This repository contains code and data for an ongoing project that investigates antonymy detection through constructional information encoded in contextual embeddings.
The core idea is to move beyond purely lexical approaches to antonymy and explore whether contextualised distributional and constructional patterns, as captured by pretrained language models, can support the identification of antonymic relations.
The Italian dataset is extracted from the Corpus di Italiano Scritto contemporaneo (CORIS), a large-scale reference corpus of contemporary written Italian developed at the University of Bologna.
CORIS is designed to be representative of authentic written Italian across a range of genres, including:
- press
- narrative
- academic prose
- administrative texts
The corpus is annotated with part-of-speech tags and lemma information, making it suitable for corpus-based linguistic analysis. It also includes a monitor component, which is periodically updated to capture ongoing changes in language use.
The English dataset is extracted from the Corpus of Contemporary American English (COCA), a large and balanced corpus covering:
- spoken language
- fiction
- magazines
- newspapers
- academic texts
Data extraction is based on:
- a set of seed antonym pairs from Steven Jones (2002), Antonymy: A Corpus-Based Perspective
- a set of constructional patterns in which antonymy is attested (e.g. X and Y, from X to Y, either X or Y)
Potentially positive instances are extracted by combining:
- a pattern
- a seed pair (X, Y)
These are contexts where antonymy is expected to occur.
Potentially negative instances are extracted by:
- combining a pattern with only one member of the seed pair (X or Y)
- retrieving a different adjective (same POS) in the other slot
This procedure generates structurally similar contexts that are not guaranteed to express antonymy, allowing for controlled contrast.
Manual annotation is a crucial step in the pipeline.

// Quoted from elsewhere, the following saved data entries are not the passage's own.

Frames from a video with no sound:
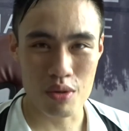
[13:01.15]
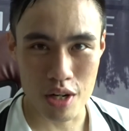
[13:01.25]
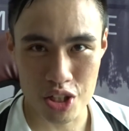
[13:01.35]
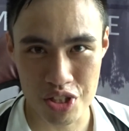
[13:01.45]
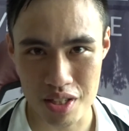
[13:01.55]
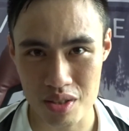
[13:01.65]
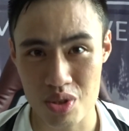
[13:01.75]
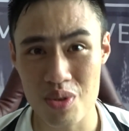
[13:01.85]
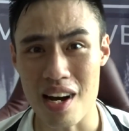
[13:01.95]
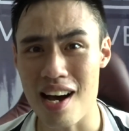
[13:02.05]
question
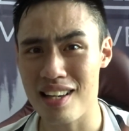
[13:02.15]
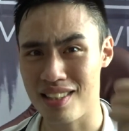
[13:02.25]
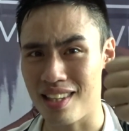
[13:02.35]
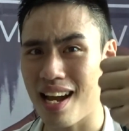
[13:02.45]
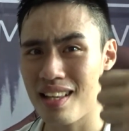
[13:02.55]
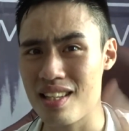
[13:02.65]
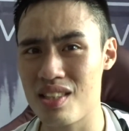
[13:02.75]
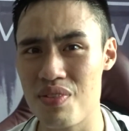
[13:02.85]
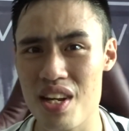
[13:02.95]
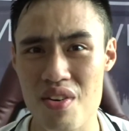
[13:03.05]
to ask. Like
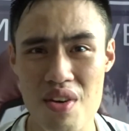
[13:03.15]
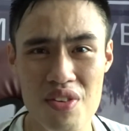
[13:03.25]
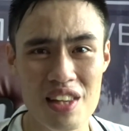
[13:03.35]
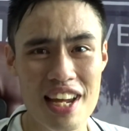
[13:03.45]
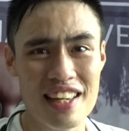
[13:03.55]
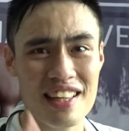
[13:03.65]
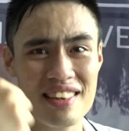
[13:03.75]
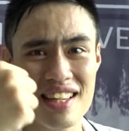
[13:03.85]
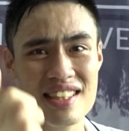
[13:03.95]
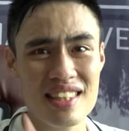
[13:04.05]
this video if you like
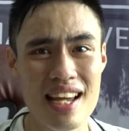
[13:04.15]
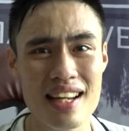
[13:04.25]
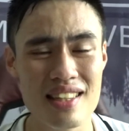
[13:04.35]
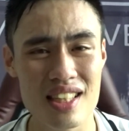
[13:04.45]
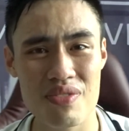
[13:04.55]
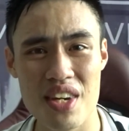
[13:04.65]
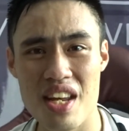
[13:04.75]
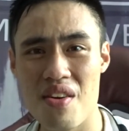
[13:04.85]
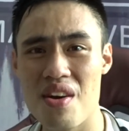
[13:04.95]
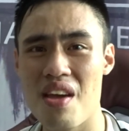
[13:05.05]
it. Dislike this
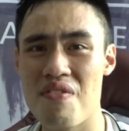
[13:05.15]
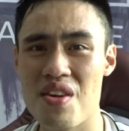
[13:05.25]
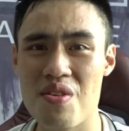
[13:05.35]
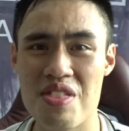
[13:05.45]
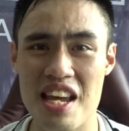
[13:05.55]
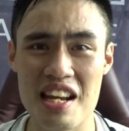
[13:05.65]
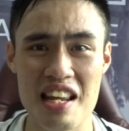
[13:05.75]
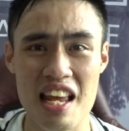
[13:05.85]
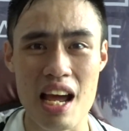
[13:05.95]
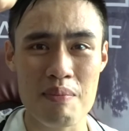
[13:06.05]
video if you think
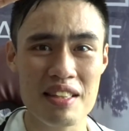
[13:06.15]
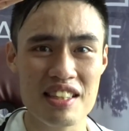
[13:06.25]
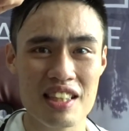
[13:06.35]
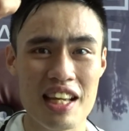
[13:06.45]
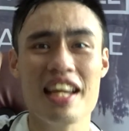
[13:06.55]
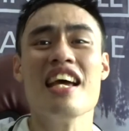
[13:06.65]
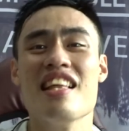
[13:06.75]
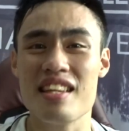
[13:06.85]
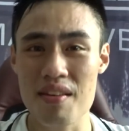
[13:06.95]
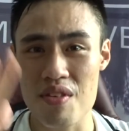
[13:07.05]
that, dislike
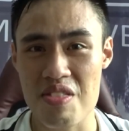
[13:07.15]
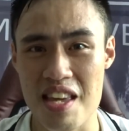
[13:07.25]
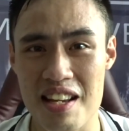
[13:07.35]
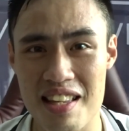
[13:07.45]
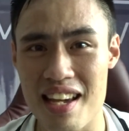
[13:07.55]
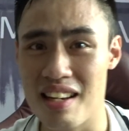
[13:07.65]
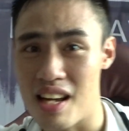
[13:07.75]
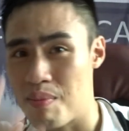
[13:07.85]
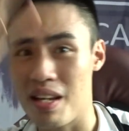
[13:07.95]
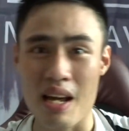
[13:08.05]
if you think that,
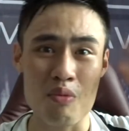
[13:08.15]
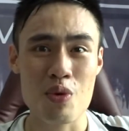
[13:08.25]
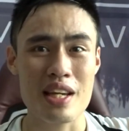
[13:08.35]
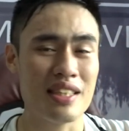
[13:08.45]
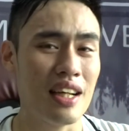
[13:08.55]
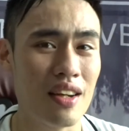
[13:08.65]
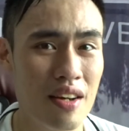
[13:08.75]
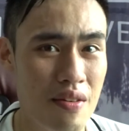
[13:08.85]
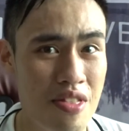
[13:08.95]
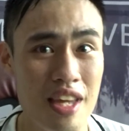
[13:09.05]
I'm wasting a lot
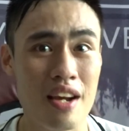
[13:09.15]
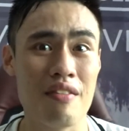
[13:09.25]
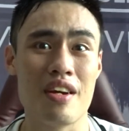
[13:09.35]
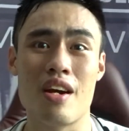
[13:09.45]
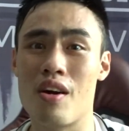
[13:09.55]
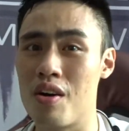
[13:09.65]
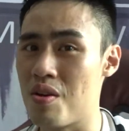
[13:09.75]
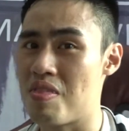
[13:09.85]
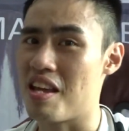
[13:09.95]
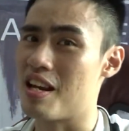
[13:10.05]
of things over here, or
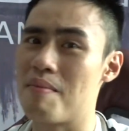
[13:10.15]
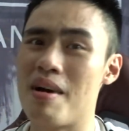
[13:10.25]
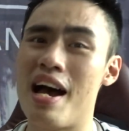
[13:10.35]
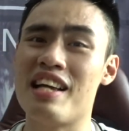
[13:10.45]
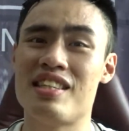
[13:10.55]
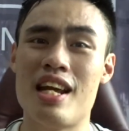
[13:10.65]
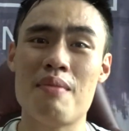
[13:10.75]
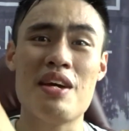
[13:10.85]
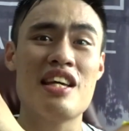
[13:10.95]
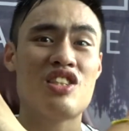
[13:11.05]
you think that my
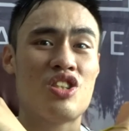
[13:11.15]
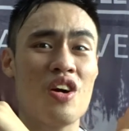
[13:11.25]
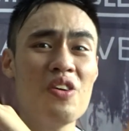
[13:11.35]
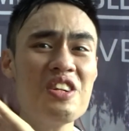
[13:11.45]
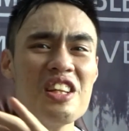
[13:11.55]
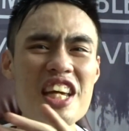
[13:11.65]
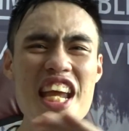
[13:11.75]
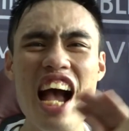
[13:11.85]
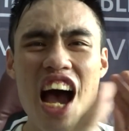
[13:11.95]
setup is totally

Some automatically extracted negative candidates may still express antonymy, for example when:
- the retrieved adjective is a near-antonym of the seed pair element
- the construction still conveys a contrastive meaning
Conversely, many extracted pairs do not form valid antonymic relations and represent true negative instances.
Each occurrence is manually annotated to determine its actual semantic status.

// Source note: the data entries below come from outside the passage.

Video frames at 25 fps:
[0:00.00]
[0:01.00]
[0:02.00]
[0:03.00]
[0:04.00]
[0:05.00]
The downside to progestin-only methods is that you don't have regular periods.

Each occurrence is associated with a unique ID:
- for English data: IDs are generated automatically
- for Italian data: IDs correspond to the original CORIS sentence (ensuring uniqueness, with at most one instance per sentence)
- id: unique identifier
- class:
"yes"/"no"(positive or negative quer built) - pattern: constructional pattern (e.g. X and Y, from X to Y)

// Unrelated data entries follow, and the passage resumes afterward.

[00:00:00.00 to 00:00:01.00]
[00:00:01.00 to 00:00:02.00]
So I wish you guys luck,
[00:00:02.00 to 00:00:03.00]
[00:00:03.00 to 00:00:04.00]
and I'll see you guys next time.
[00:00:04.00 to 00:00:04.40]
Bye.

- X_found: surface form of the first adjective
- Y_found: surface form of the second adjective
- pair: lemmatized original seed pair (e.g. big–small)
- context_pre: left context
- costr: construction matched
- context_post: right context
-
ANTONYMOUS
The instance expresses an actual antonymic relation. -
NOT_ANTONYMOUS
The instance does not express antonymy. -
IDIOSYNCRATIC
The construction has an idyosincraitc value and (often) the X and Y matched have a nominal function (e.g. fixed expressions or context-specific uses).
Example:
"Dopo gli alti e bassi degli anni passati, in questo periodo le quotazioni sono scese." -
ERROR
The instance is invalid due to noise or extraction errors. This includes:- corrupted or noisy sentences
Example:
"At @ @ @ @ @ @ @ @ @ @ alive or dead." - cases where the matched sequence does not correspond to an actual construction
Example:
"Già allora il regista manifestava una predilezione per i caratteri femminili..."
- corrupted or noisy sentences
- The project is ongoing, and both data and code are subject to updates.